**TASK**. Copy, pictures aside: the lines below from the one that holds "[00:00:01.04 to 00:00:02.08]" through the final line of the listing, both ends included, exactly as they are and nothing else.

BEGIN RECORDS SUPPLIED

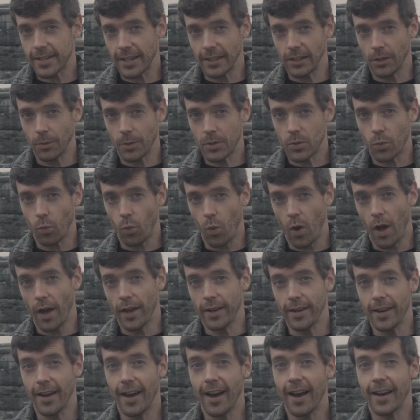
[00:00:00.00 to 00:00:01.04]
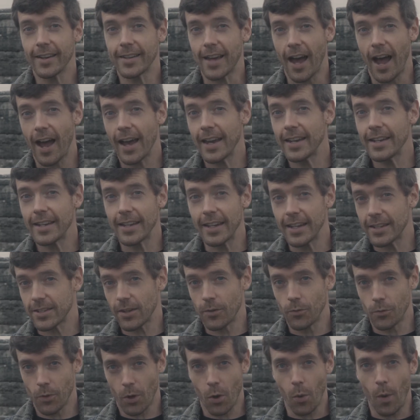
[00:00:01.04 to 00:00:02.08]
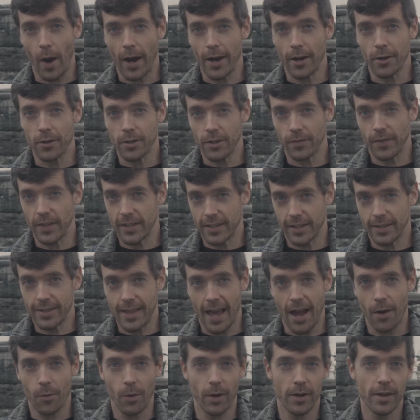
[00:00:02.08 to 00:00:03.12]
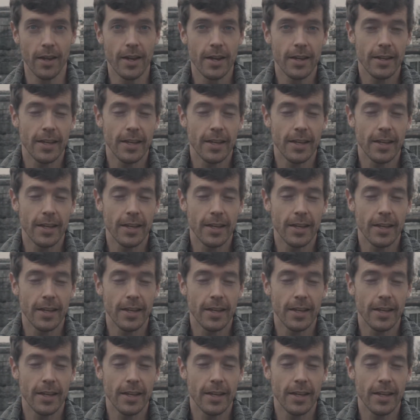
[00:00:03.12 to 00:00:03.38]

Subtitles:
St. Louis 1, a guide isn't required to visit that one.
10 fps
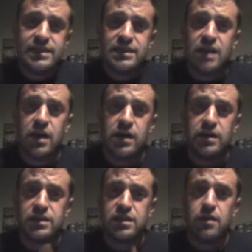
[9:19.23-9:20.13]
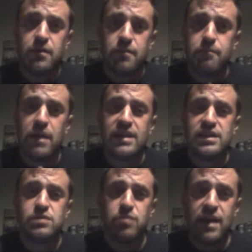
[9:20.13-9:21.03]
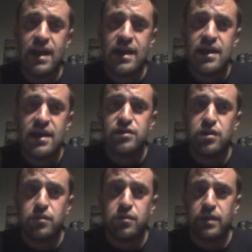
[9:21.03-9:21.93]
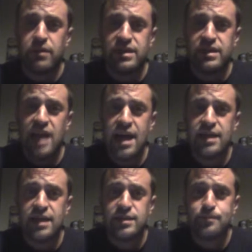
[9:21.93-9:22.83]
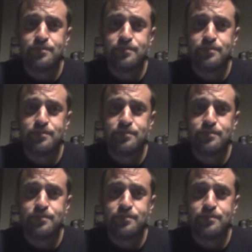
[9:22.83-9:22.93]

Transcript: Starks makes his way to the ring with Taz.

END RECORDS SUPPLIED

**REPLY TO THE TASK**.
[00:00:01.04 to 00:00:02.08]
[00:00:02.08 to 00:00:03.12]
[00:00:03.12 to 00:00:03.38]

Subtitles:
St. Louis 1, a guide isn't required to visit that one.
10 fps
[9:19.23-9:20.13]
[9:20.13-9:21.03]
[9:21.03-9:21.93]
[9:21.93-9:22.83]
[9:22.83-9:22.93]

Transcript: Starks makes his way to the ring with Taz.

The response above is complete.